Che l’amore, seppur tra grandi difficoltà e nel pieno rispetto di ogni libertà, trionfi sempre è, per un credete (anche laico), una sorta di “certezza”; di postulato ineludibile.
Che anche il recente referendum irlandese sui diritti delle coppie omosessuali sia una conquista d’amore non è in discussione.

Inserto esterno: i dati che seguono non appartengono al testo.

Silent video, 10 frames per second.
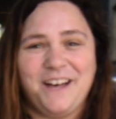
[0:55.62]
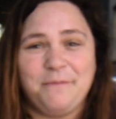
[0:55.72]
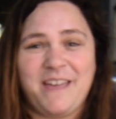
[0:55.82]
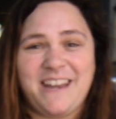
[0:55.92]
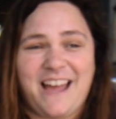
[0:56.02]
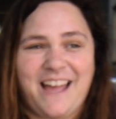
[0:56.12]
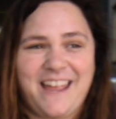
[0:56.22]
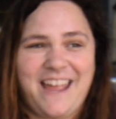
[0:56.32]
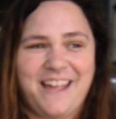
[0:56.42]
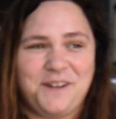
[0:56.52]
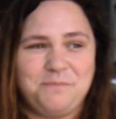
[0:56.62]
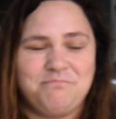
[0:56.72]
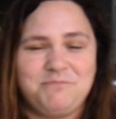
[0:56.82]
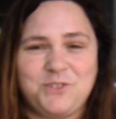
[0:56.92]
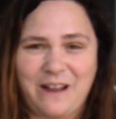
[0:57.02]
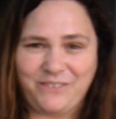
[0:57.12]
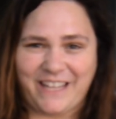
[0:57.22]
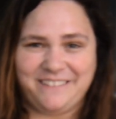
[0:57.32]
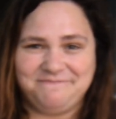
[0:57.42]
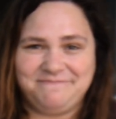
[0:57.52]
And I am
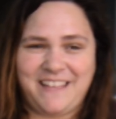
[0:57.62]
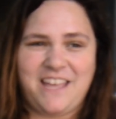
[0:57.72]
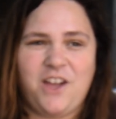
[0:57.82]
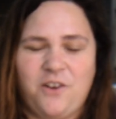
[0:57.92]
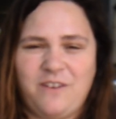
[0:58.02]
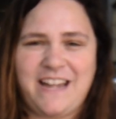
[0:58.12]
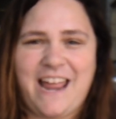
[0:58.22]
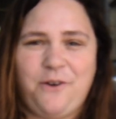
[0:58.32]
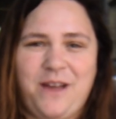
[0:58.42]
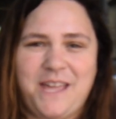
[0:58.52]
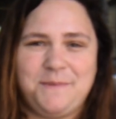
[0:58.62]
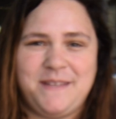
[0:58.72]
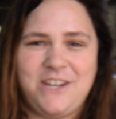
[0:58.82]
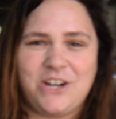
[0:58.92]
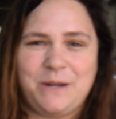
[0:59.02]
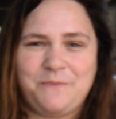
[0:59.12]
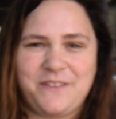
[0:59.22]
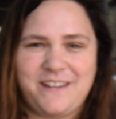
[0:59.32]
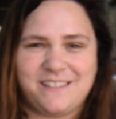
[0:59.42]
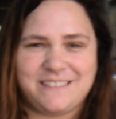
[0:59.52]
traveling. Right now I am in Europe for
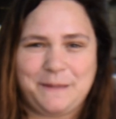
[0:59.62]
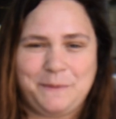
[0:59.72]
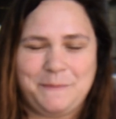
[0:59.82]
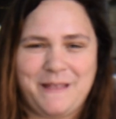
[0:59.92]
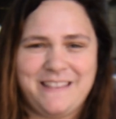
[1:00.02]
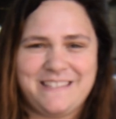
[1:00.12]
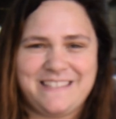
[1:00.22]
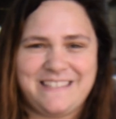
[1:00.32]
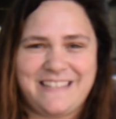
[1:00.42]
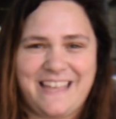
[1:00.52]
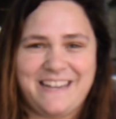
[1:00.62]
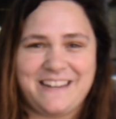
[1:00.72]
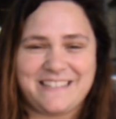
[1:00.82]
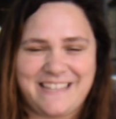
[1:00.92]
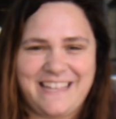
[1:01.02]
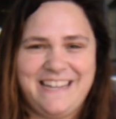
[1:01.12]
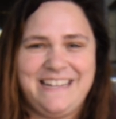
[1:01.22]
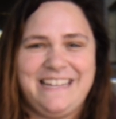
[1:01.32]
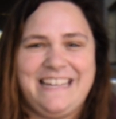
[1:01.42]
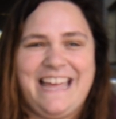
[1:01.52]
the next couple of months. I'm excited
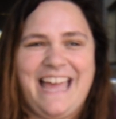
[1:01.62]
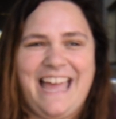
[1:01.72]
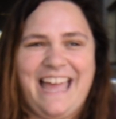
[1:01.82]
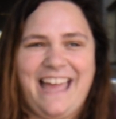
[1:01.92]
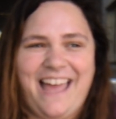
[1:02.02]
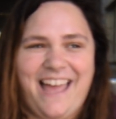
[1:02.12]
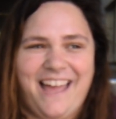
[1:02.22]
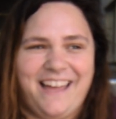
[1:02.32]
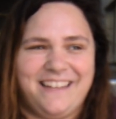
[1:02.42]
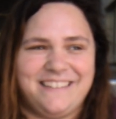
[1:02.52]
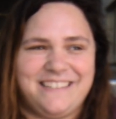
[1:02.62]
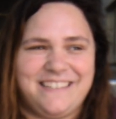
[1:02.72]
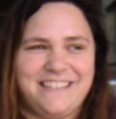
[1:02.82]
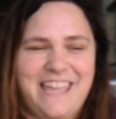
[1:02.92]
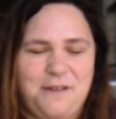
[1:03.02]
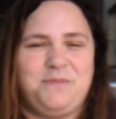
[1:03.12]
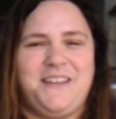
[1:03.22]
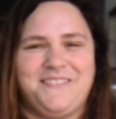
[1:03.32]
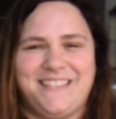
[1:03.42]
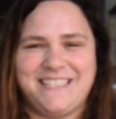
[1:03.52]
and can't
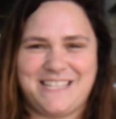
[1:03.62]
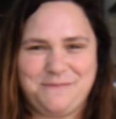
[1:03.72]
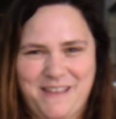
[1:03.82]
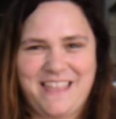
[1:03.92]
believe that this is my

E che l’amore debba essere coronato dal riconoscimento di fondamentali diritti civili, anch’esso è essenziale in una “società aperta”.
Ma che l’amore possa essere “utilizzato” come opzione di omologazione, questa è un’aberrazione assolutamente da evitare.
L’affetto che unisce due persone non può divenire la foglia di fioco per ogni rivendicazione e l’occultamento di indiscutibili differenze anche naturali: la coppia tra un uomo ed una donna è, da un punto di vista biologico, unica rispetto ad ogni altro tipo di unione. Non a caso il processo evolutivo ha selezionato tra le varie opzioni riproduttive quella sessuata.
Quindi non tutto è uguale sotto l’«ampia» coperta dell’amore: c’è un amore assai variegato e da un punto di vista naturalistico sterile, ed un amore -unico- capace di generare, al proprio interno, nuova vita.
Ogni pretesa omologazione financo giuridica (l’istituto del matrimonio equiparato alla coppia gay, all’unione di fatto od anche alla stessa convivenza) immolerebbe l’amore sull’altare della «in-differenza» e di una strisciante “strumentalizzazione -per così dire- civile”.
Due persone che scelgono liberamente (e quindi con ragione) un certo tipo di unione hanno certamente diritto alla tutela giuridica del loro specifico status. Ma non tutte le unioni (anche quelle eterologhe) possono vantare od esigere gli stessi identici diritti per la semplice ragione che sono diverse. E sono state scelte, perché diverse!
Nella coppia il soggetto del diritto non è l’individuo, bensì la coppia. E ogni tipo di coppia -in base anche alle specificità naturali ed antropologiche- ha diritto al riconoscimento di una propria particolarità.
Parafrasando una certa impostazione scolastica, potremmo ipotizzare due classi di diritti: diritti “comuni” uguali per tutte le coppie e dei diritti di “indirizzo” puntuali e particolari per ogni fattispecie.
Su queste premesse, appare irrinunciabile e improcrastinabile (e la Chiesa dovrebbe aiutare in tal senso) una nuova, organica ed avanzata legislazione nazionale.
Non liberalizzare, come è accaduto in Irlanda. Ma legalizzare (ovvero, regolamentare con serietà e responsabilità) a tutela delle coppie, dell’amore che la sorregge e della diversità che le qualifica.
Solo la diversità (anche negli istituti) è alcova d’amore.